After graduation from CSU, Fresno, Will spent two years in Fred Cohan’s lab at Wesleyan University, where he studied bacterial evolution. “It was in Fred Cohan’s lab that I learned about microbial experimental evolution and developed an interest for the work of Rich Lenski, Al Bennett, and Mike Travisano,” says Will. “When I read the Nature paper by Rainey and Travisano (1998) about adaptive radiation with Pseudomonas fluorescens, I was completely thrilled,” states Will. “Wrinkly spreaders and fuzzy spreaders; here’s another cool story,” he adds. After leaving Wesleyan University, Will entered a PhD program at New Mexico State University in Las Cruces in Michele Nishiguchi’s lab, where he studied the sepiolid squid-Vibrio mutualism. Will pursued a microbial experimental evolution project, where he serially passaged Vibrio fischeri through a novel squid host. “I took a V. fischeri strain indigenous to the Hawaiian bobtail squid (Euprymna scolopes) and serially transferred it through the Australian dumpling squid (Euprymna tasmanica),” claims Will. “I had a great PhD advisor who allowed me complete freedom. I also had a fantastic graduate committee,” says Will. Kathy Hanley, Geof Smith, John Gustafson, and Michele Nishiguchi were all on Will’s dissertation committee. Kathy Hanley is a superb evolutionary biologist, while Geof Smith and John Gustafson (now at Oklahoma State University in Stillwater) are spectacular microbiologists. Michele Nishiguchi provided the expertise on host-microbe interactions, along with the sepiolid squids and bioluminescent V. fischeri.

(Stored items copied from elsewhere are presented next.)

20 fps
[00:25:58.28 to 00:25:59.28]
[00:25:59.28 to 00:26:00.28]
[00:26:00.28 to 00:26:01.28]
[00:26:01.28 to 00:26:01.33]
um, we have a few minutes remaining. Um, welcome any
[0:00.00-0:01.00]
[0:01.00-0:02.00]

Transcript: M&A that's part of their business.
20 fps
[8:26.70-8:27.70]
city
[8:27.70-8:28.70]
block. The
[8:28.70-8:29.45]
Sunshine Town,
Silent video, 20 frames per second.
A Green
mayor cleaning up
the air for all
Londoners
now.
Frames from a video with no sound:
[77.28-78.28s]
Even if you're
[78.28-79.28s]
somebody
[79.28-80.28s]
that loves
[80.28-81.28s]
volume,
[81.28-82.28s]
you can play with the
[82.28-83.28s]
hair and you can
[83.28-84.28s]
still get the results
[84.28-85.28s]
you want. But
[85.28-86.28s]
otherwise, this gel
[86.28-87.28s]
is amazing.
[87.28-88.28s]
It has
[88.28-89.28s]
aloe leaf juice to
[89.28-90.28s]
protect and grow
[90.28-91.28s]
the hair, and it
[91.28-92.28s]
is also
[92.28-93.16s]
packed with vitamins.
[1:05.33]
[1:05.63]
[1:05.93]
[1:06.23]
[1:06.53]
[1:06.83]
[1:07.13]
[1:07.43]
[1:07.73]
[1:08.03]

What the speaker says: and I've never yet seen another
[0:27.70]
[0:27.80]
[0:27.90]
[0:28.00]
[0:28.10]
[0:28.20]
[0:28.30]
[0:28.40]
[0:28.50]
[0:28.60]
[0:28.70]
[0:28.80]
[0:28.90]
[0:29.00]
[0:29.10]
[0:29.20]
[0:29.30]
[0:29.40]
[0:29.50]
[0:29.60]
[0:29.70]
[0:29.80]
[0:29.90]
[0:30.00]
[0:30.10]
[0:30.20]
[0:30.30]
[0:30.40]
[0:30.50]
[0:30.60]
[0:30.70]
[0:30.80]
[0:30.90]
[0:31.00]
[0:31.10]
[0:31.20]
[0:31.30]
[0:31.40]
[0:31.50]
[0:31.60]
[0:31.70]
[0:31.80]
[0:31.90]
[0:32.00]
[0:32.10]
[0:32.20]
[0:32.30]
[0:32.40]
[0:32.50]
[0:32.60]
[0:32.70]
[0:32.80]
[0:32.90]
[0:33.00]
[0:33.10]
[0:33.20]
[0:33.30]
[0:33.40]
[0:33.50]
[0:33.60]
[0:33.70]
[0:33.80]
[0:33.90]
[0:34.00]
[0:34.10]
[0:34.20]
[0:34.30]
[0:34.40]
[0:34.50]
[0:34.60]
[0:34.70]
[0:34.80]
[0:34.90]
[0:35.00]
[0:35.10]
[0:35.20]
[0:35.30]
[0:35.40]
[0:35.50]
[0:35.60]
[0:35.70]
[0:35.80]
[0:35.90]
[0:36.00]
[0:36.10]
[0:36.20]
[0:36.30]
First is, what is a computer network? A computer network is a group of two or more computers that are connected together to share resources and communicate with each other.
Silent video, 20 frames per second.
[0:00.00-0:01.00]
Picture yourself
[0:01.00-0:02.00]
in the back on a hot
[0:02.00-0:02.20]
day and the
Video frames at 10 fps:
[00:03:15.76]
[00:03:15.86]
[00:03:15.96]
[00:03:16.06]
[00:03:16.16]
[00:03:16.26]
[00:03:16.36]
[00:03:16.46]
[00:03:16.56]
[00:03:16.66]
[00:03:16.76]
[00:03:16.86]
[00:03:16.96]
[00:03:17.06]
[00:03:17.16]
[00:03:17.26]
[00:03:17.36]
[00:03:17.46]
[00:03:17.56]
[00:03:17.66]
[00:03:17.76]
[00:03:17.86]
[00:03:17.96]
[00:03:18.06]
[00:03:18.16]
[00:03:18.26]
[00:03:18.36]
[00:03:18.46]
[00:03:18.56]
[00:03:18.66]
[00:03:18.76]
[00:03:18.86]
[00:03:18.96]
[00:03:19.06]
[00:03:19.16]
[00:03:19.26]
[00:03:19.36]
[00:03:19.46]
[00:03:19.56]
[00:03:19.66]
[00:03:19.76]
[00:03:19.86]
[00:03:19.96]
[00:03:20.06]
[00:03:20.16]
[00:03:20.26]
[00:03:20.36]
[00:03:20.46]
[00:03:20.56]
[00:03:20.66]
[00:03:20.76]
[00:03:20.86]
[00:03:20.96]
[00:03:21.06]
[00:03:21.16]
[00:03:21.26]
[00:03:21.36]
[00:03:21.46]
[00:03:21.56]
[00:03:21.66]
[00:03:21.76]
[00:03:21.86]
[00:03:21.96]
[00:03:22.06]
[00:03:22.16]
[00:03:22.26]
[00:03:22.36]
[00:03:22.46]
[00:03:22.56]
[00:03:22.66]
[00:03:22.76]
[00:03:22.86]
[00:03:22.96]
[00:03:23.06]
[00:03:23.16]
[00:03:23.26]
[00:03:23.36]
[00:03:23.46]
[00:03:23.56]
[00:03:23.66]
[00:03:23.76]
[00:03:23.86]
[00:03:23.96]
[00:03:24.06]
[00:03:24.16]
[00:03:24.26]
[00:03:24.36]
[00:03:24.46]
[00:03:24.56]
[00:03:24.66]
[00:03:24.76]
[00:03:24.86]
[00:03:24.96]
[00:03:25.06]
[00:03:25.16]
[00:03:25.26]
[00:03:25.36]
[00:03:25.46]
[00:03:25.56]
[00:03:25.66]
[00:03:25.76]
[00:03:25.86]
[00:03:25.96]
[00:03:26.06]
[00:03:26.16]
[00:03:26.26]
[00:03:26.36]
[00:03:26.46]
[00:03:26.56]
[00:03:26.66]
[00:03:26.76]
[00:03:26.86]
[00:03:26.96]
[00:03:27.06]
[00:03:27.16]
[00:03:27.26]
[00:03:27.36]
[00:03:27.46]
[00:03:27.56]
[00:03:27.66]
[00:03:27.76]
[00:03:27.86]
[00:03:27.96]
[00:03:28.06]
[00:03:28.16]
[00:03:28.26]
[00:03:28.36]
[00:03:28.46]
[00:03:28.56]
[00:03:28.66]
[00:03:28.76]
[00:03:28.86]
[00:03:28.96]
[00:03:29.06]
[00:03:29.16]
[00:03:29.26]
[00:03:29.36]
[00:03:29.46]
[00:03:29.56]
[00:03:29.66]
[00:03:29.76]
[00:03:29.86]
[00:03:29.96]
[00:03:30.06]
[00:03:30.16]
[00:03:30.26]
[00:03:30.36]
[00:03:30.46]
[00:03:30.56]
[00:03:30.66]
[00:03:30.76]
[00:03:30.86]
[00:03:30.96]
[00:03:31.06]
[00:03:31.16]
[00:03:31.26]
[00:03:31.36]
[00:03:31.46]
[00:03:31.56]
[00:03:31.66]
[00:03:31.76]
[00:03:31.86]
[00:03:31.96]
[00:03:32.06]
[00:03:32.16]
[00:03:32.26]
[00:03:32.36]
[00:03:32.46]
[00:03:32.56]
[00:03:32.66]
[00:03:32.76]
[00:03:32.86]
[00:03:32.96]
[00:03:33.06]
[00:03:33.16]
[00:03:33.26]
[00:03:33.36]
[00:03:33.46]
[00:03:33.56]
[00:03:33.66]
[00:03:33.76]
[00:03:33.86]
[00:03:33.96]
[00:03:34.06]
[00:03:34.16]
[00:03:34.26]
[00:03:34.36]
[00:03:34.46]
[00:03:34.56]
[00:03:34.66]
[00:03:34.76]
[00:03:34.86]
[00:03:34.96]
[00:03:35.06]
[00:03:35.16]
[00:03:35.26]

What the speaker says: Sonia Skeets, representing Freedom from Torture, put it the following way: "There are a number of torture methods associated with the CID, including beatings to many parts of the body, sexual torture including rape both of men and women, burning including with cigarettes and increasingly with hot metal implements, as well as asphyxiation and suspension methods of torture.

In 2012, Will became a postdoctoral teaching fellow funded through a grant from the Howard Hughes Medical Institute. He had two excellent postdoc advisors, Mike Travisano and Robin Wright. “I was delighted to be in Mike Travisano’s lab, as he was one of my grad school heroes!” says Will. In Mike’s lab, Will learned the tricks of the trade to microbial experimental evolution. Robin Wright mentored Will in the value of active learning, science education, and how to incorporate research into undergraduate education. “At the University of Minnesota-Twin Cities, I got to teach in an active learning classroom for the first time alongside Robin Wright. The experience was invaluable!” claims Will. 

Here at Michigan State University, as BEACON postdoc fellow, Will is working with Chris Waters on developing host infection models between disease-causing marine bacteria (e.g., Vibrio harveyi) and invertebrate hosts (e.g., shrimp) for microbial experimental evolution projects. “Chris and I are trying to take microbial experimental evolution with vibrios to aquaculture,” states Will. Will concludes, “I don’t understand why more microbial experimental evolution work hasn’t been done with the Vibrionaceae. This bacterial family has much to offer in studying evolutionary biology.”

For more information about Will’s work, you can contact him at wsoto at msu dot edu.

Previous recipients of the BEACON Postdoctoral Fellowship are Annat Haber (2013) and Joshua Nahum (2012).